**Data for review**
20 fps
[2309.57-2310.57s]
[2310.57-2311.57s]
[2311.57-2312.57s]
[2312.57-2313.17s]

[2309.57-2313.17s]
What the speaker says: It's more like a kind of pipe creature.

...

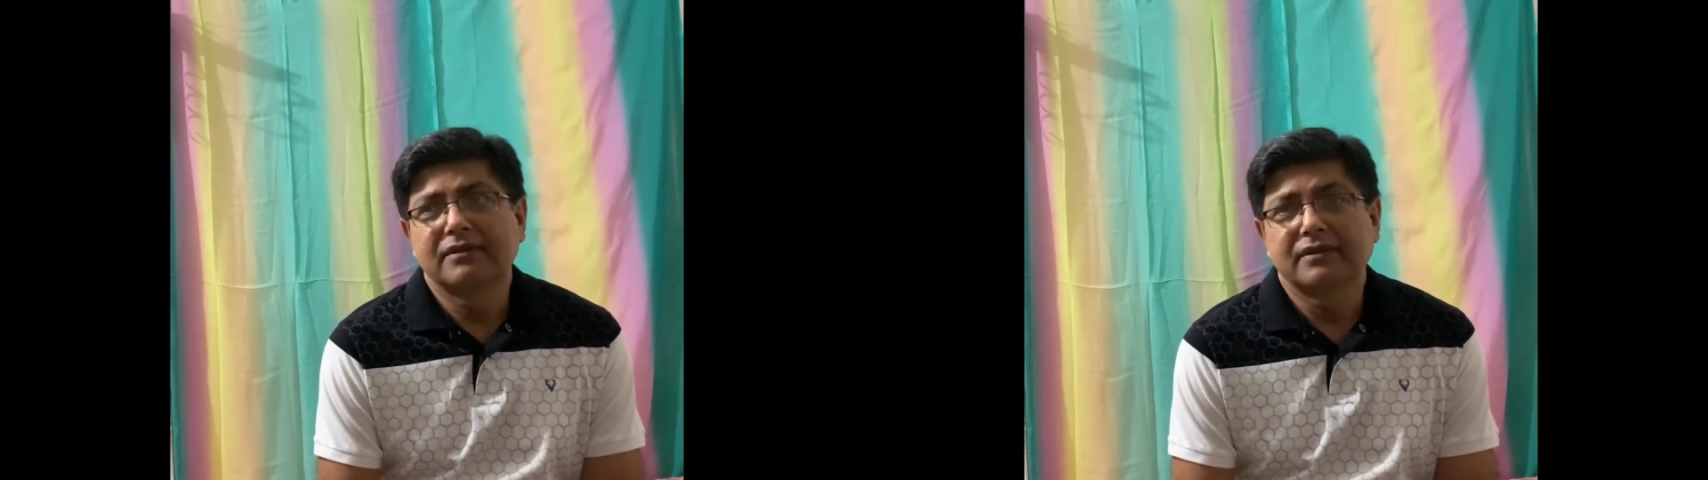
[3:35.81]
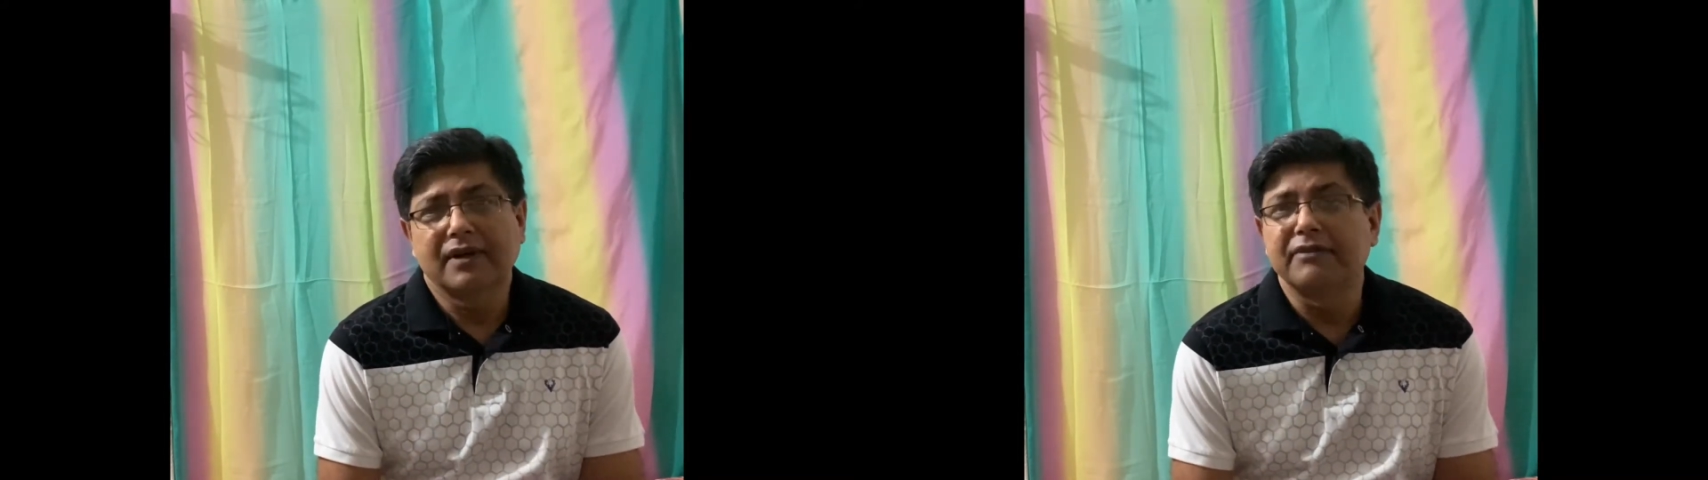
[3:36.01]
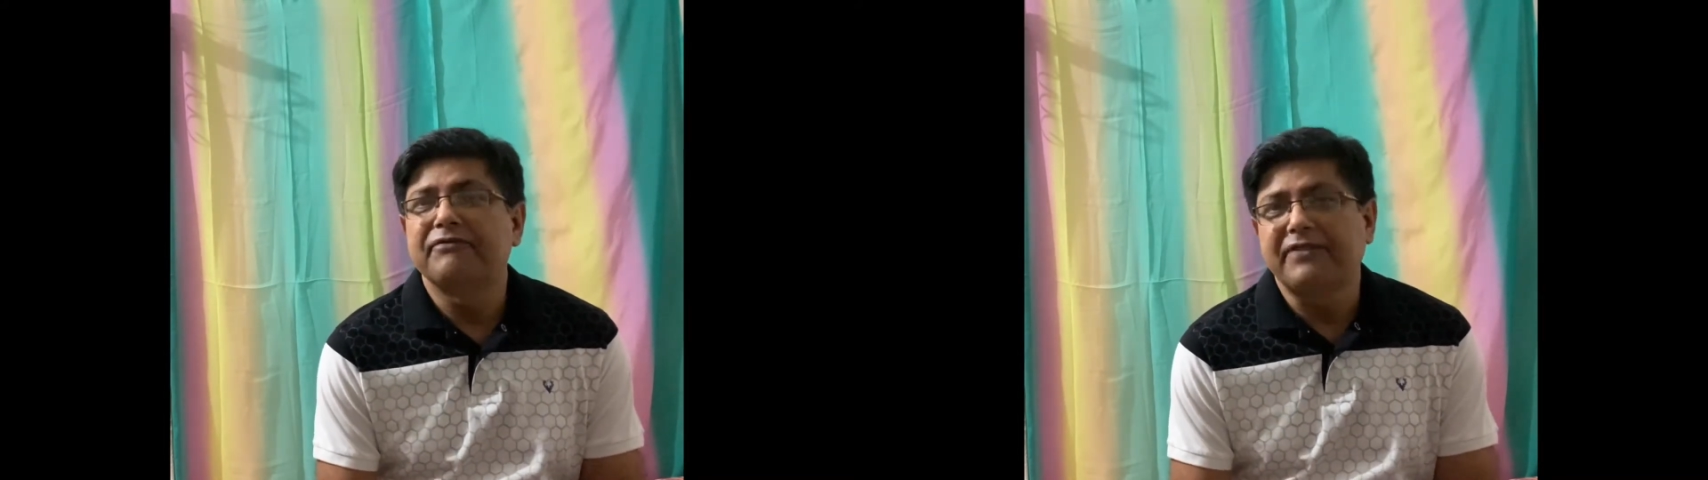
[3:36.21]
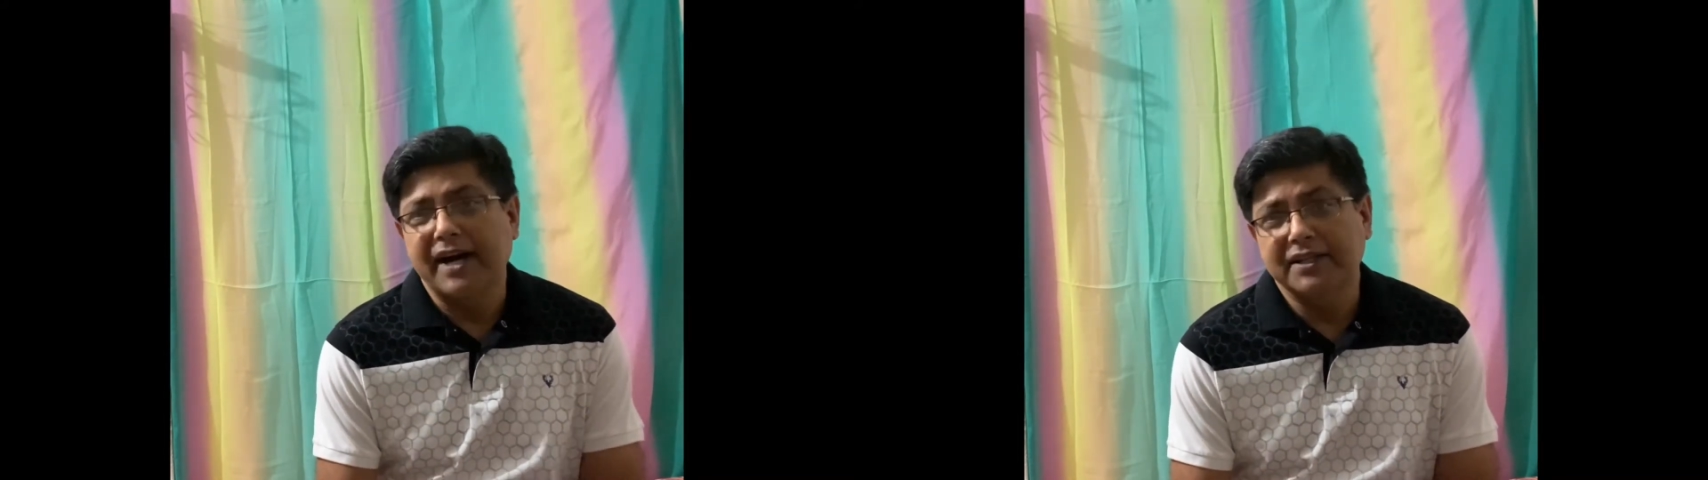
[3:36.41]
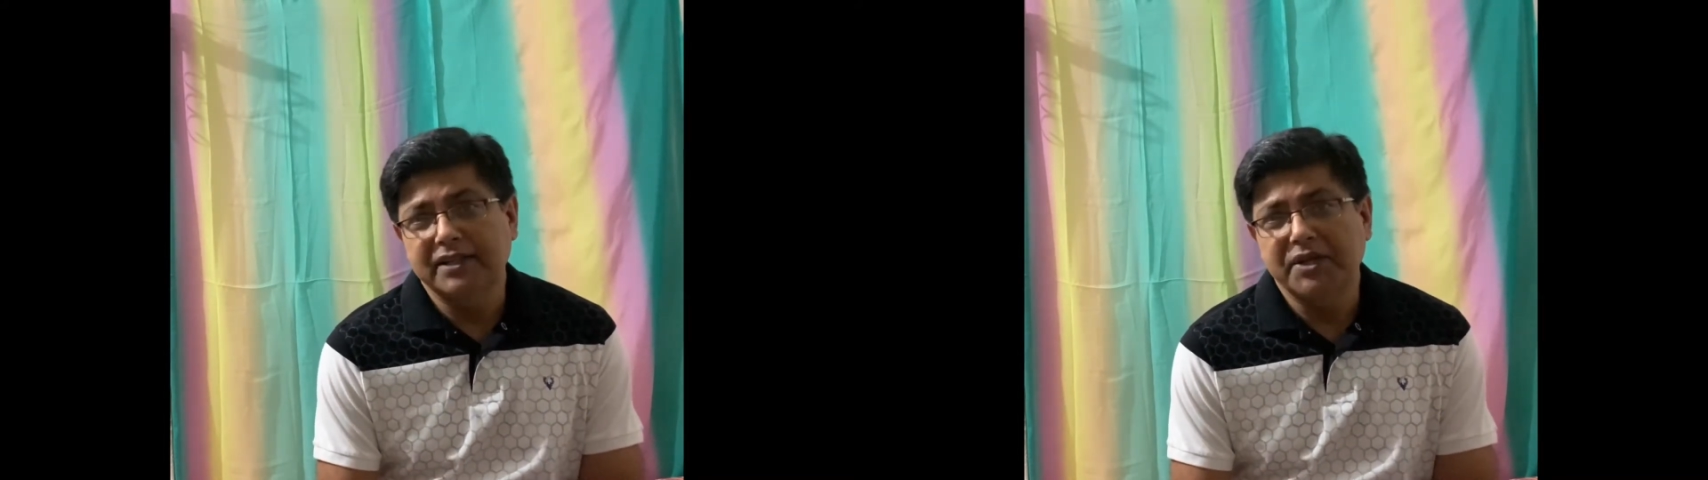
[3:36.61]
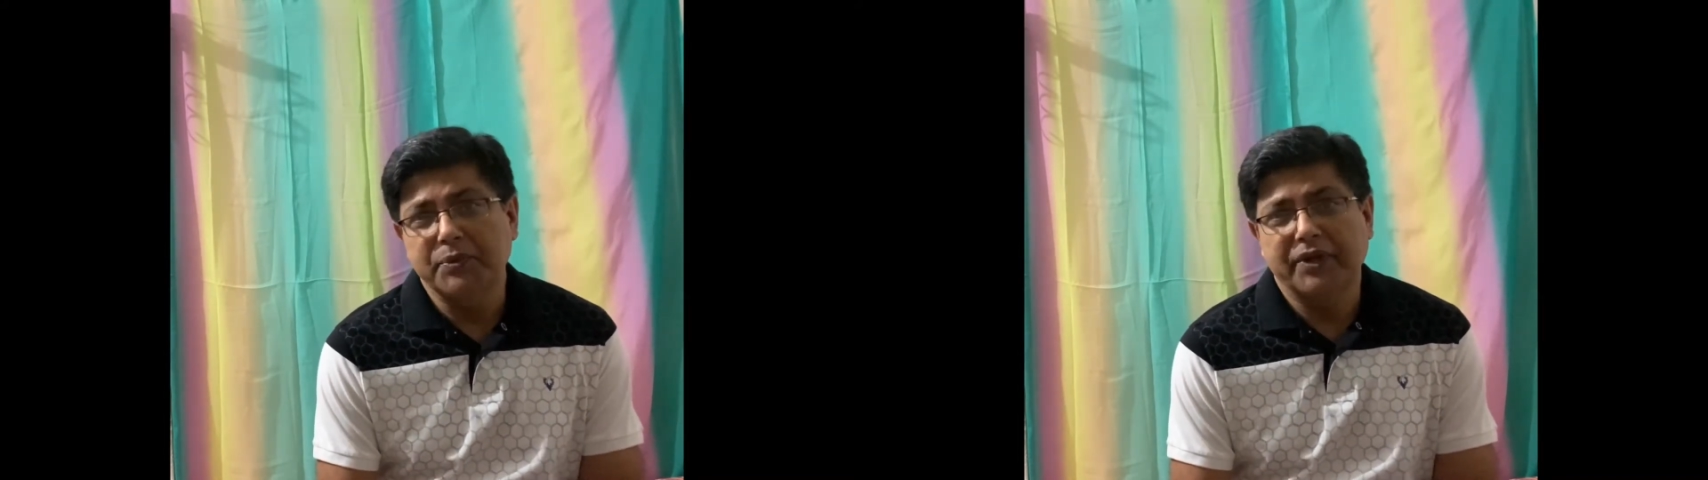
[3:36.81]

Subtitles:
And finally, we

---

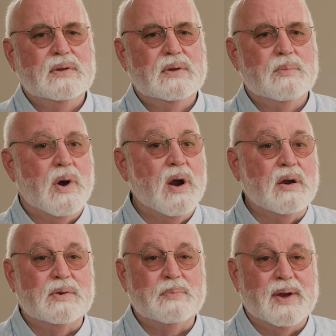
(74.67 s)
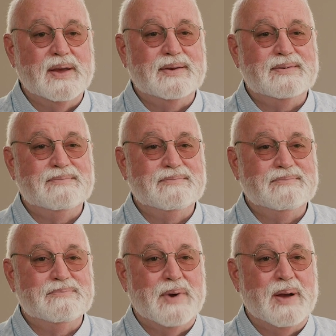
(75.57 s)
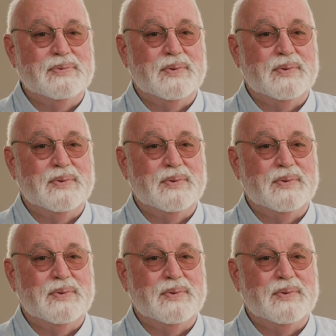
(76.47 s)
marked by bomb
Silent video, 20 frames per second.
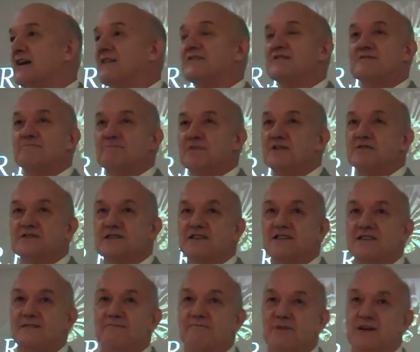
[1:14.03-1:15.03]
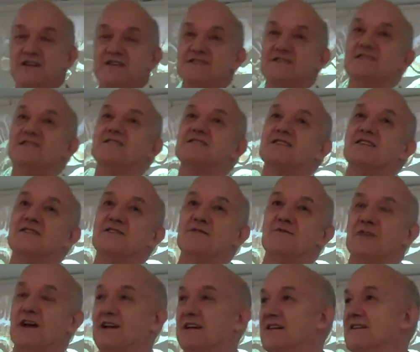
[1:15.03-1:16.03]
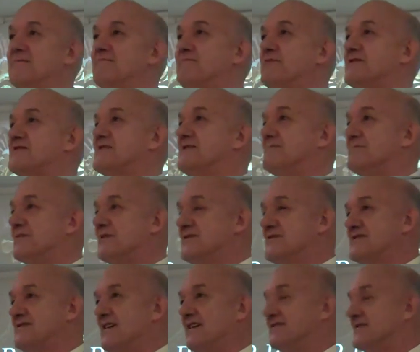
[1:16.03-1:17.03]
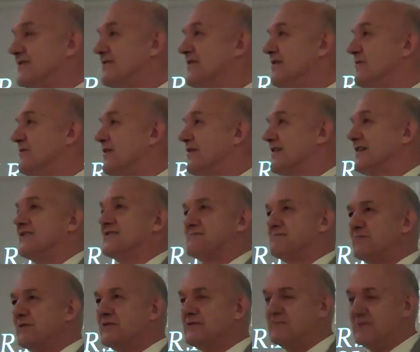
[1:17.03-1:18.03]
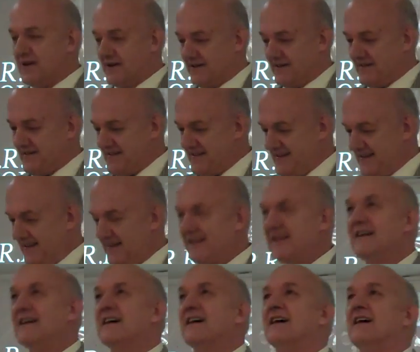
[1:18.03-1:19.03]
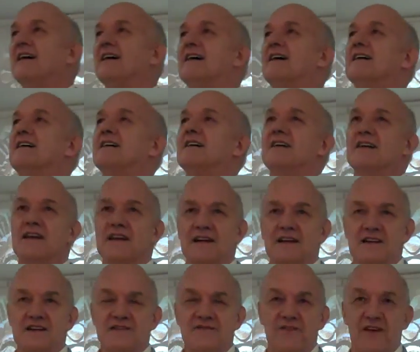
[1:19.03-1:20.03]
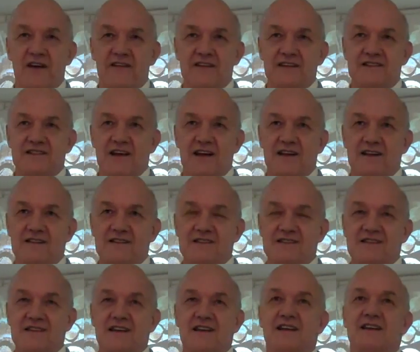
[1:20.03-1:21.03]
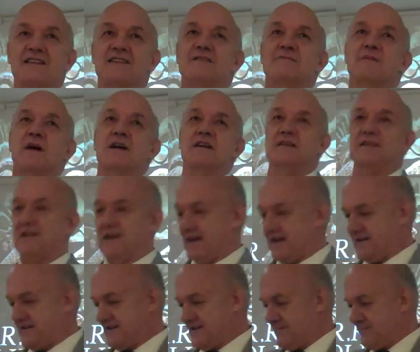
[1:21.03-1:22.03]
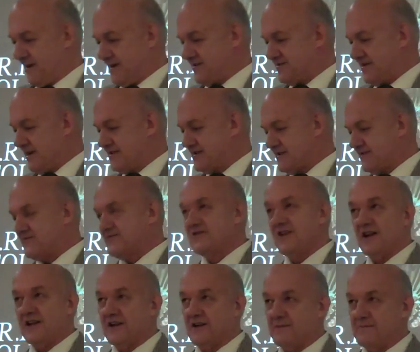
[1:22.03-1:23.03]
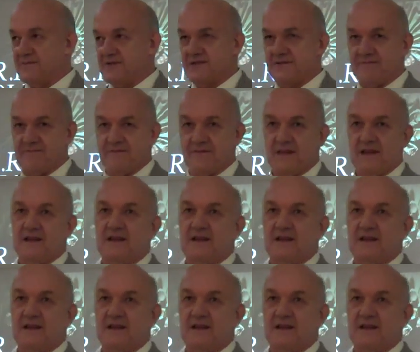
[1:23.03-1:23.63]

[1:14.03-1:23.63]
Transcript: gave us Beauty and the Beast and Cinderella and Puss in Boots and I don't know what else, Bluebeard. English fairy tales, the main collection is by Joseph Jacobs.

**Task to complete**
Each line above from the one with "[2312.57-2313.17s]" up to and including the one with "What the speaker" must be set down exactly, and no line outside that span may appear.

**Answer for this exercise**
[2312.57-2313.17s]

[2309.57-2313.17s]
What the speaker says: It's more like a kind of pipe creature.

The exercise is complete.